Quando criança, eu sempre gostei de ver presépios. Gostava por dois motivos: pelo significado do tema ali retratado e pela forma como cada família se encarregava de organizar a cena. A cada Natal, era sempre uma surpresa. Eu apreciava o jeito como os materiais eram utilizados na construção cenográfica e como as figuras eram dispostas.
Geralmente armados em um dos cantos da sala de visitas, os presépios refletiam a compreensão que cada um tinha da cena, misturando-se as figuras da tradição com objetos do cotidiano, como brinquedos, recortes de revistas, bibelôs e tudo mais que a imaginação do autor desejasse. Os mais tradicionais mantinham-se fiéis aos elementos básicos e terminavam por remeter seus presépios às inúmeras pinturas legadas pelos artistas ao longo do tempo. Confeccionados com papéis pintados imitando pedras tinham sempre na base uma faixa de areia que chamávamos de praia onde se dispunha um espelho como se fosse um lago onde patos nadavam tranquilamente.
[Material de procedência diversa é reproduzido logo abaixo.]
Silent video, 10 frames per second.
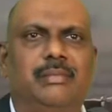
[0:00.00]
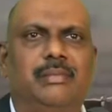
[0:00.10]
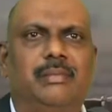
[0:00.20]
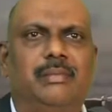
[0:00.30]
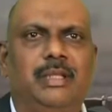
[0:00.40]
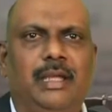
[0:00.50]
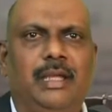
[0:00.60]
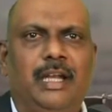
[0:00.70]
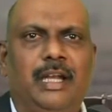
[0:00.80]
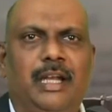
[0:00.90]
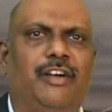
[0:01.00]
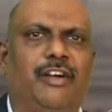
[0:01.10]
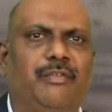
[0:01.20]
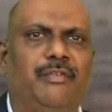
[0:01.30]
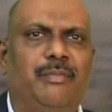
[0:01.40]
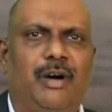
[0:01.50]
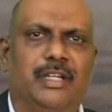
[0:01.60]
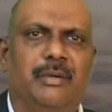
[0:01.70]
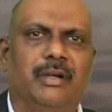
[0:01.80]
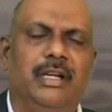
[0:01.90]
by the end of March or
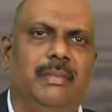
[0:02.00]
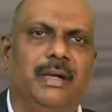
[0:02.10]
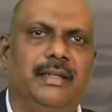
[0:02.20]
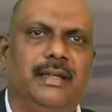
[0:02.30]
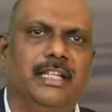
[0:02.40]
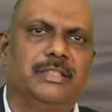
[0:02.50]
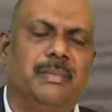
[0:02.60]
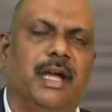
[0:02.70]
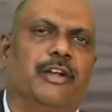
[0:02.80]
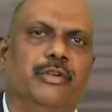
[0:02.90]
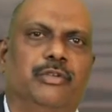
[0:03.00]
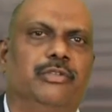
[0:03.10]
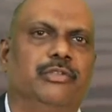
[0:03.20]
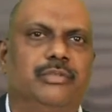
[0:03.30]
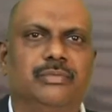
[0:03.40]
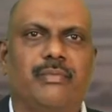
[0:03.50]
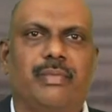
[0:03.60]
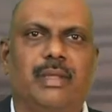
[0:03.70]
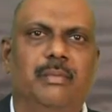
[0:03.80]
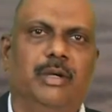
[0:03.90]
April, it migrates back to
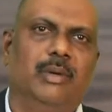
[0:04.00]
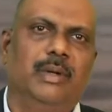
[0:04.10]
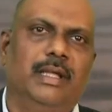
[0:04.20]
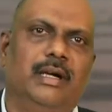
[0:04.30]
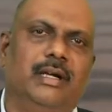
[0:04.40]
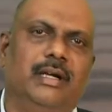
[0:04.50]
Mongolia.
Em casa, ainda que se comemorasse a festa com muito ânimo e rigor, não lembro de presépio armado com frequência, pelo menos durante a minha infância. Mas não posso me esquecer da surpresa proporcionada por meu pai. Eu já beirava os 18 anos, quando nas proximidades do Natal grandes caixa de madeira foram deixadas em casa sem que ele revelasse o seu conteúdo. Logo em seguida me pediu que eu recortasse em papelão algumas montes indicando-me como modelo os morros que víamos do quintal. O morro chamado de Monte Alto, cujo o cimo abrigava uma capela visitada pelos fiéis na Sexta da Paixão, serviria como fonte para a minha empreitada. Intrigado e descontente por não saber o destino de tais recortes pus-me a pintar os recortes, mesmo sem dominar as técnicas do claro-escuro para dar volume ao intento. Em seguida, fui intimado a ajudá-lo a montar em um pequeno palco armado no salão da Grupo Escola Góes Calmon a cenografia para o presépio que ele queria, não para a família e convidados, mas para toda a cidade. Fazendo suspense, só abriu as caixas no dia 23 de dezembro, retirando dela as figuras para dispô-las na cena.
Misturando montes artificiais, pintados toscamente, com plantas e musgos retirados da caatinga, tendo ao fundo um céu azul estrelado o presépio materializou-se no salão sem carteiras e tornou-se uma atração.
Guardo ainda na memória o presépio de dona Elisa, ele tinha como atração uma bela imagem do Deus Menino no Monte, peça antiga, hoje encontrada somente em museus e antiquários. Na casa de um tio armava-se a lapinha no meio da sala, proporcionando ao visitante uma movimentação para apreciar as cenas distribuídas nos diversos planos. Vi outros presépios e cada um deles aguçou a minha percepção para a religiosidade popular, para a arte e, principalmente para o teatro. Aquelas variadas cenas revelavam teatralidade, algo que só compreendi muito mais tarde. Mas não tenho dúvida, as lapinhas educaram a minha sensibilidade e o meu olhar.
3 comentários:
Raimundo,. meu querido amigo,
comovente a beleza de seu texto.
Beijos
Me lembro do clima natalino que se iniciava com o preparo do presépio a partir das excursões pela caatinga (Dalvinha sempre no comando)e posterior construção propriamente dita com todas características relatadas por voce.Lembro do clima gostoso que se instalava na casa durante o preparo do presépio e da árvore de natal cujo vento, teimava em derrubar destruindo as bolas e a ponteira.
Sinto falta do clima natalino que reinava e sinto também pelas novas gerações!!!
Fernando, gosto dos seus comentários. Sobre o presépio, lembro que suas irmãs faziam uma muito bonito. Tenho na memória os que via na casa da Praça São José.